The Raiders retained his supporting cast and, after ignoring the position during free agency and early portions of the NFL Draft, general manager Reggie McKenzie nabbed DeAndre Washington in the fifth round.
The Texas Tech alum is Murray’s opposite, standing 5-foot-8, 204 pounds. He’s tough, hides behind lineman and works well in space. Murray is seven inches taller and more of a slash-and-go runner.
Those differences were part of a plan. The Raiders didn’t want a carbon copy. They wanted a compliment.
They hope the rookie can adapt quickly and make an instant impact this season. That’s no certainty, but it seems Washington will be given an opportunity to do that.
He ran with the first unit during last week’s minicamp, and looked good considering the offseason program conducts practice without pads. While that doesn't portend a high carry count this fall, it's a sign the Raiders are interested in his talents. Washington wasn’t worried about being perfect, but he wanted to make a solid first impression.
“I’m a humble guy, and I wanted to show that I’m willing to do whatever’s required for the team,” Washington said. “On the field, I want to show versatility. I can do a number of things for the team, whether it’s offense or special teams.”
Washington has experience as a return man, where he has worked as an option thus far. Offensively, Washington could be good on third down, and mix in well where Roy Helu Jr. was oil to water last year.

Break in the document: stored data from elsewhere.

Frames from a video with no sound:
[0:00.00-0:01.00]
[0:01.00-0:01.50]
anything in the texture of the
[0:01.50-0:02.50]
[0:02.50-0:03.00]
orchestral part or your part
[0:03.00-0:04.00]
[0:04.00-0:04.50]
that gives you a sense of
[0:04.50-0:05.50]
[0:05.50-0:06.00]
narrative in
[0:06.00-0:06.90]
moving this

The veteran was signed last season but often ended up a healthy scratch. Helu hasn’t practiced this offseason while recovering from hip surgeries, and could have to fight for a roster spot.
At this stage, the Raiders are still figuring out what Washington does well in their offense.

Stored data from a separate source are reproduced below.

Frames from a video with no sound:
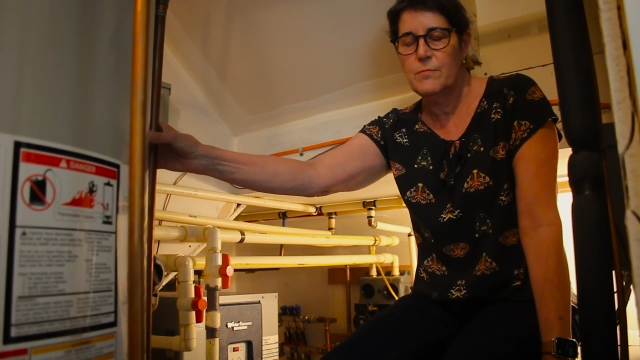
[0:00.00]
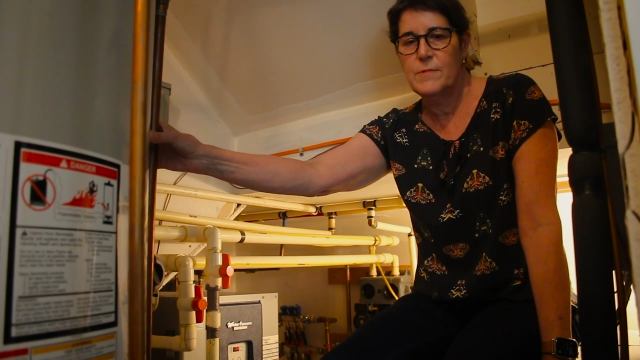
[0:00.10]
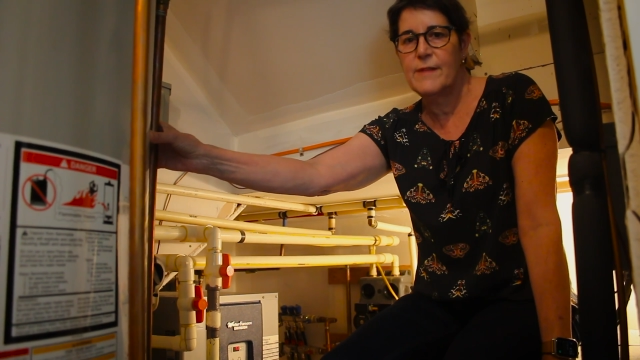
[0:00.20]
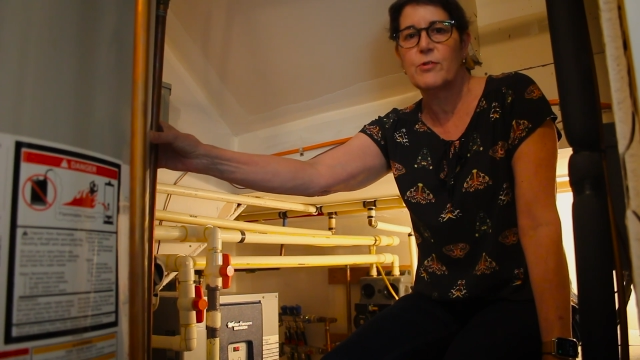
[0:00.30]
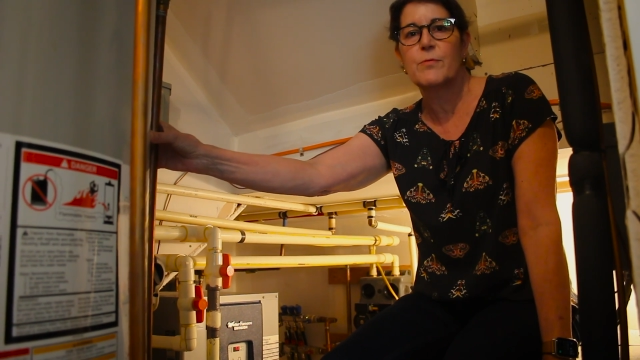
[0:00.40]

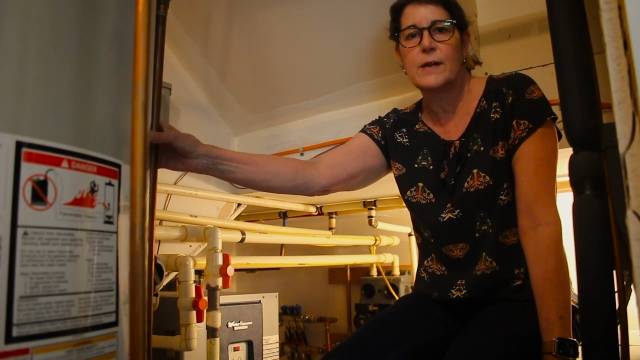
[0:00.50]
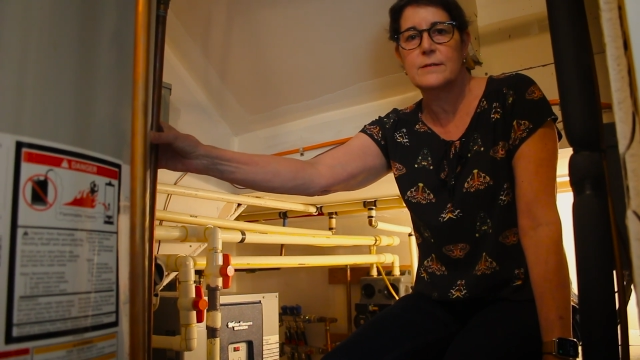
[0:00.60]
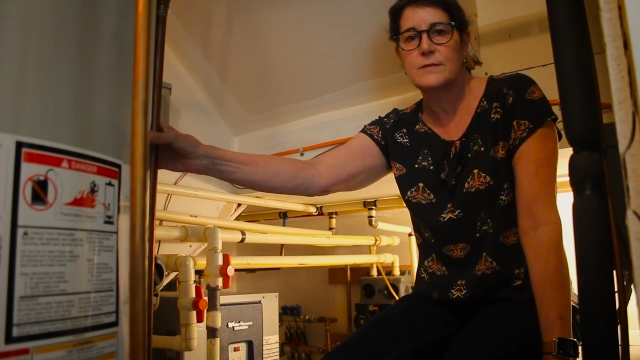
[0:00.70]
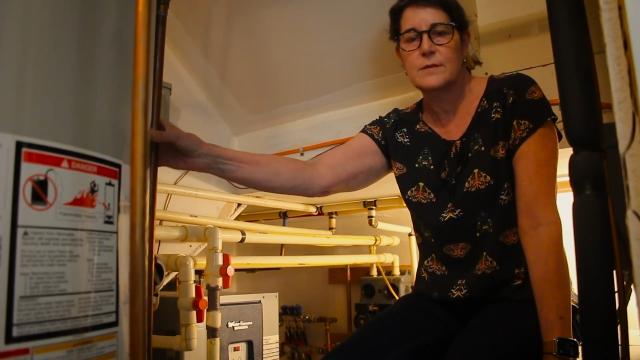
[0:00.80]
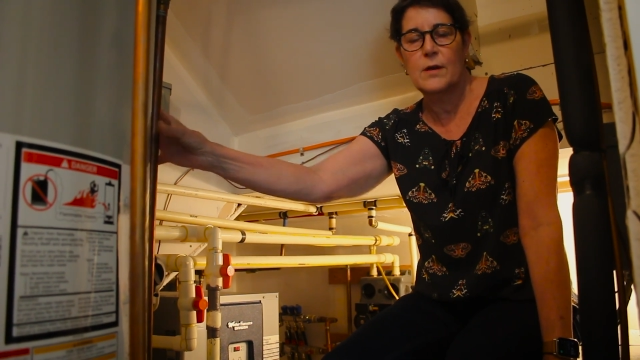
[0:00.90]
never
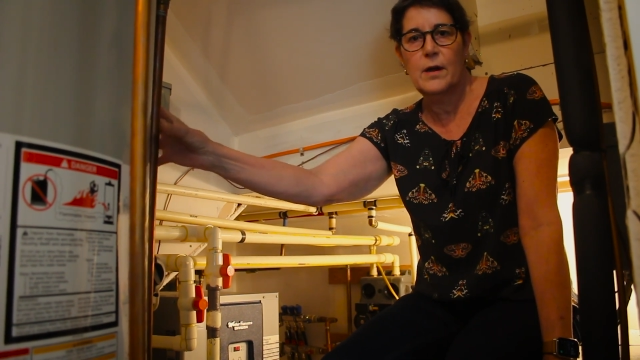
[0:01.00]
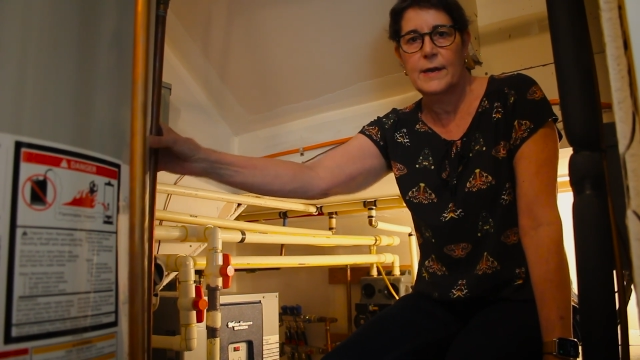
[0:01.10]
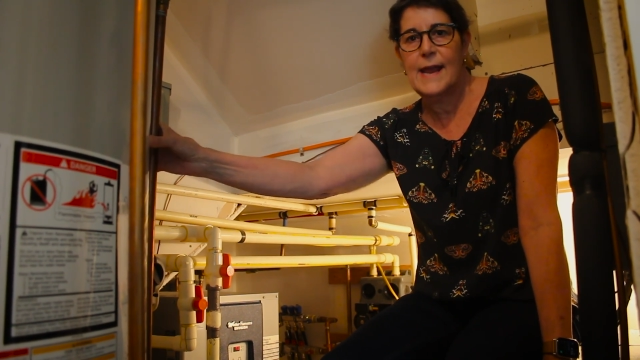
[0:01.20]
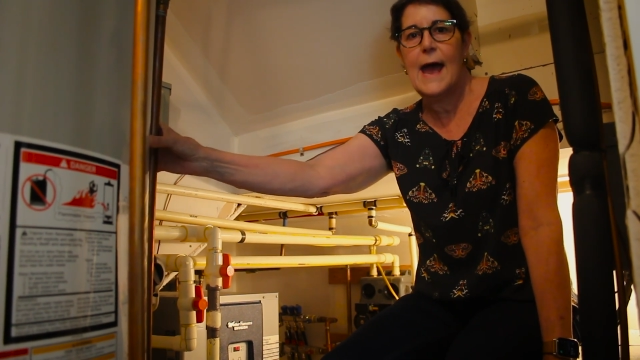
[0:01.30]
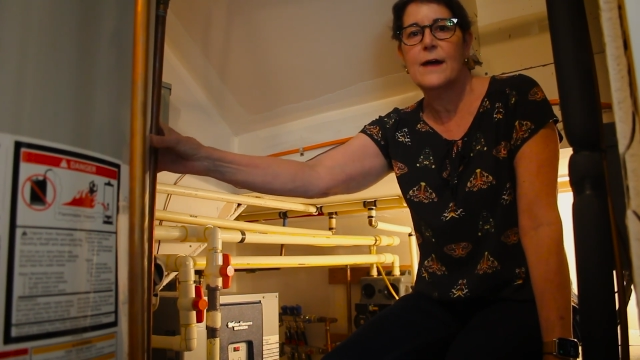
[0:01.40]
runs
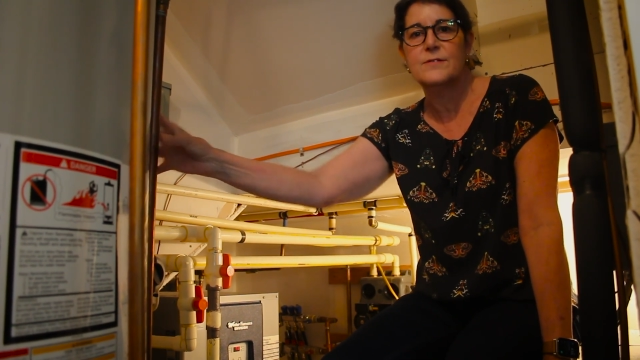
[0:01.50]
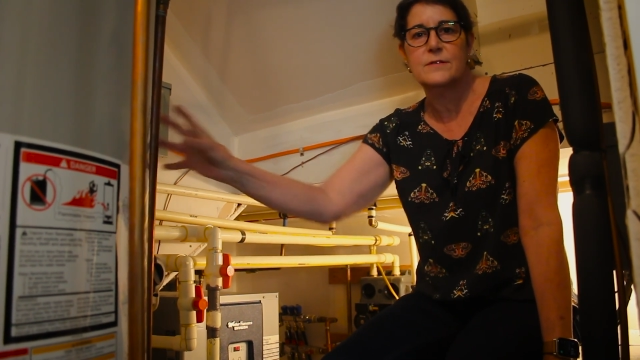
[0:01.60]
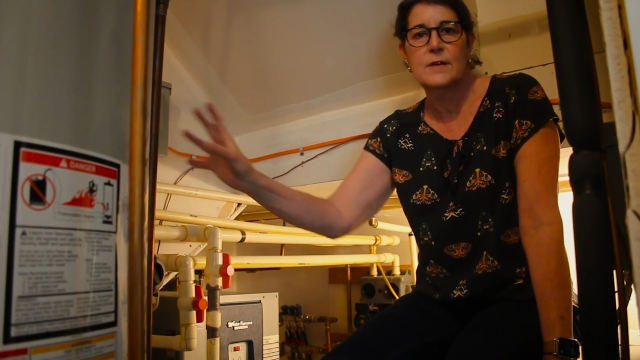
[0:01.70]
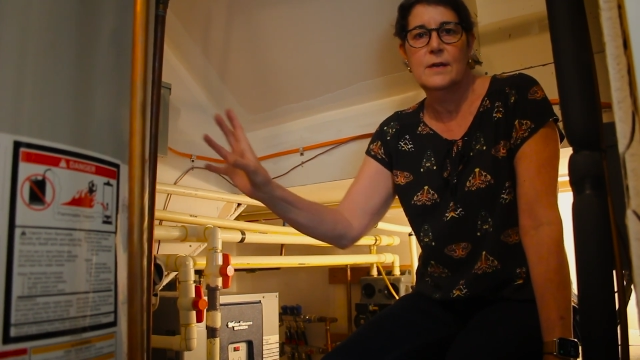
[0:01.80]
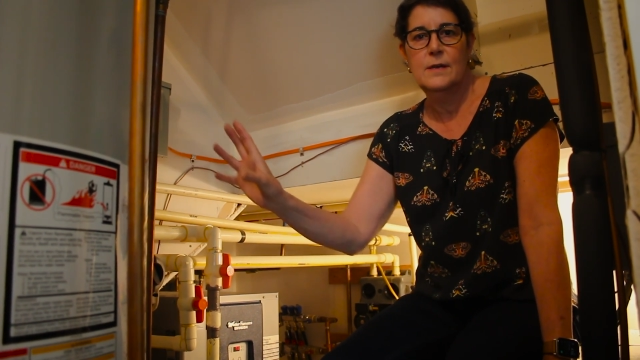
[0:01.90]
on
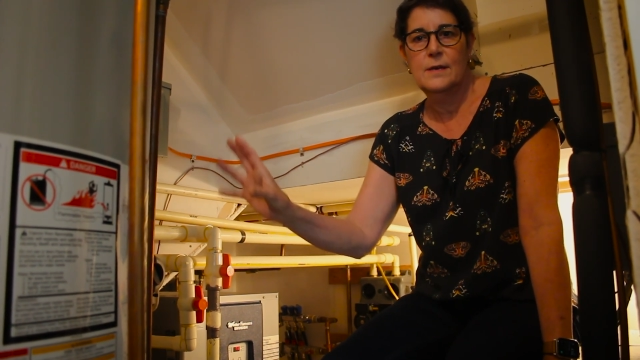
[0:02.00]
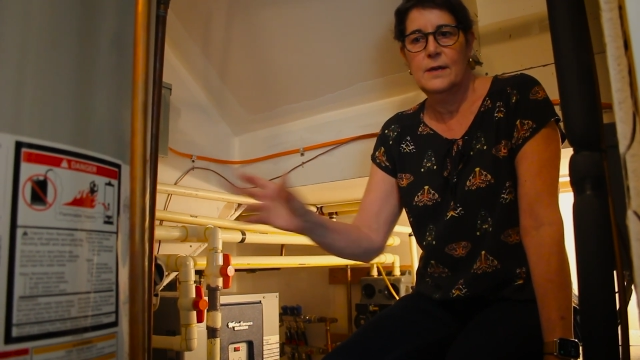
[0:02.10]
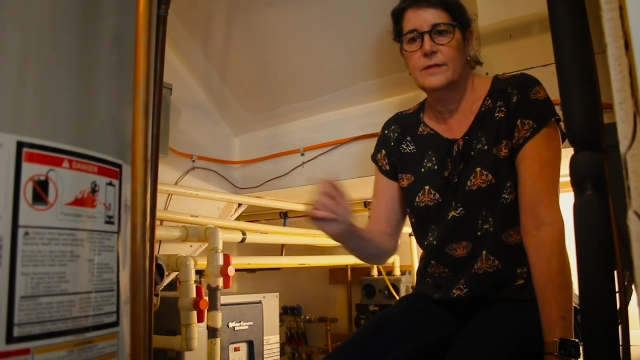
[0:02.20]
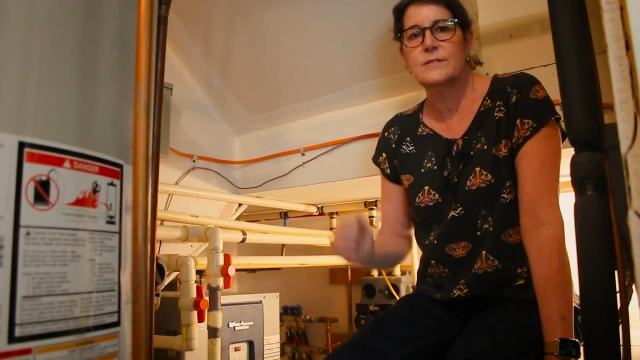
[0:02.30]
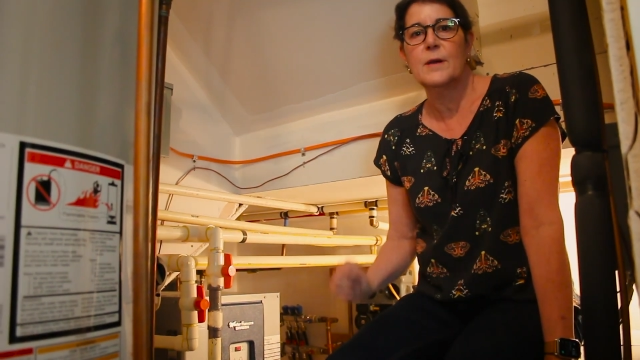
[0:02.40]
gas
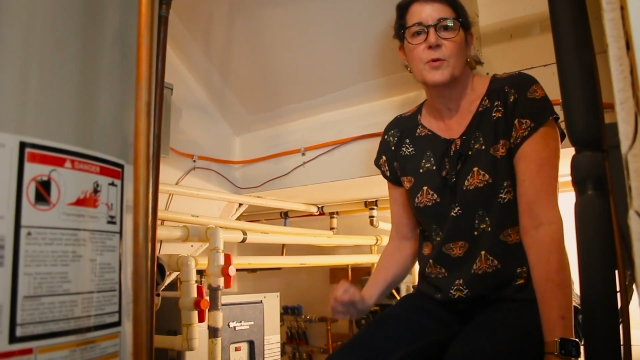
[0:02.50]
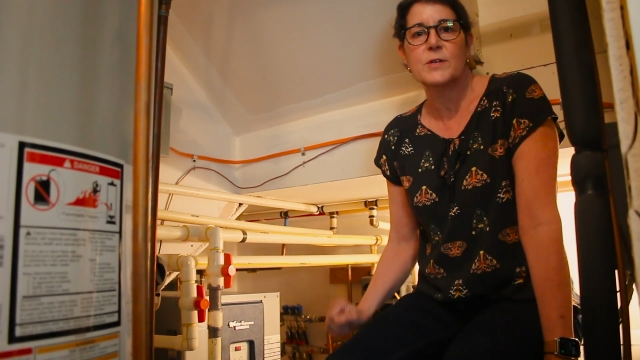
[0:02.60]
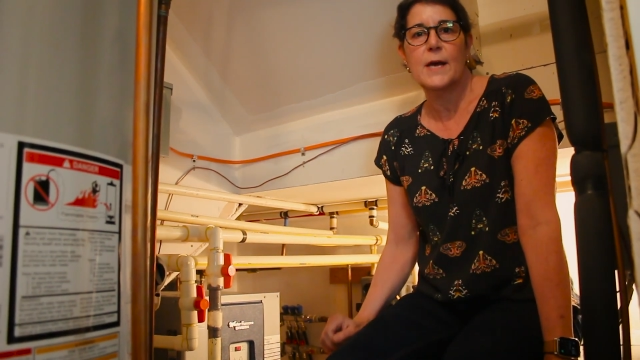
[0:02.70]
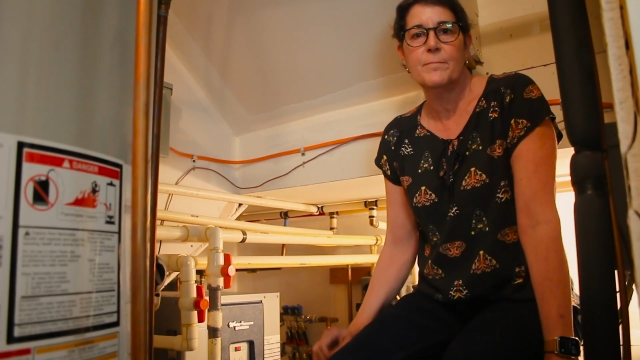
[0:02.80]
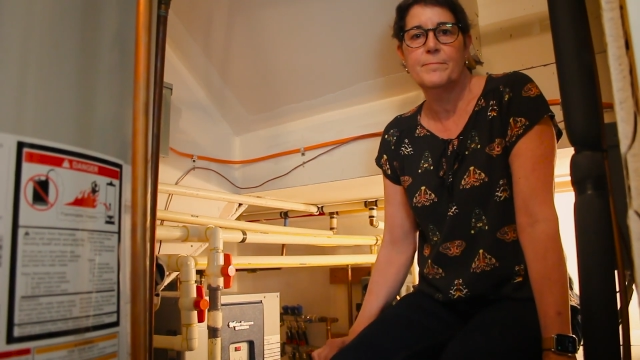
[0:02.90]
in the
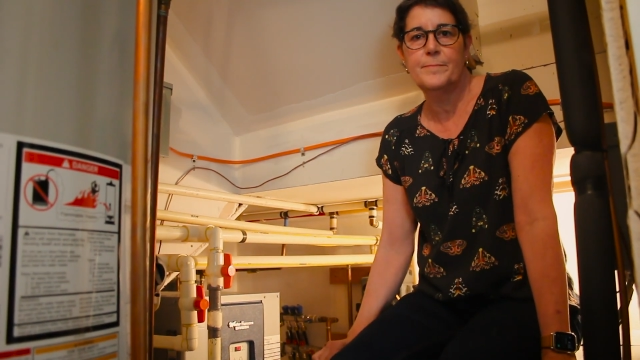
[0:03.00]
summertime.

“He’s really worked well for us thus far, so we’re putting him in different situations, again, to get a feel for he’s strengths and how we can tailor plays, tailor situations so he can really flash for us,” offensive coordinator Bill Musgrave said. “He’s going to be good in first, second or third down.”
Washington did a little of everything at Texas Tech. He registered a whopping 233 carries and 41 receptions as a senior, averaging 6.9 yards per touch in the Red Raiders scheme.
That was then. The NFL is a whole new experience.
”At Texas Tech there was a really high tempo,” Washington said. ”Obviously the NFL pace is at another level, but I feel like I’m adjusting to it well. I’m ready to keep working and building as we head towards training camp.”
He’ll be in good shape if that happens, because the Raiders need reinforcements in the run game. Murray struggled some as carries piled up. Helu was a rare option. Fullback Jamize Olawale only got 24 carries but averaged 4.6 yards per carry. Marcel Reece was more of a receiving option.
Washington isn’t focused on which unit he joins. He wants to continue learning to be prepared when it matters most.
“Every day is a new learning experience,” Washington said. “There’s a lot of excitement, a lot of fun. As a rookie, your head’s really spinning trying to get acclimated to being not only in the Raiders organization, but also on the West Coast. It’s hectic, but it’s fun.
“Right now, I’m just working hard. We’ll worry about all that other stuff down the line. My only goal is just working hard to get better.”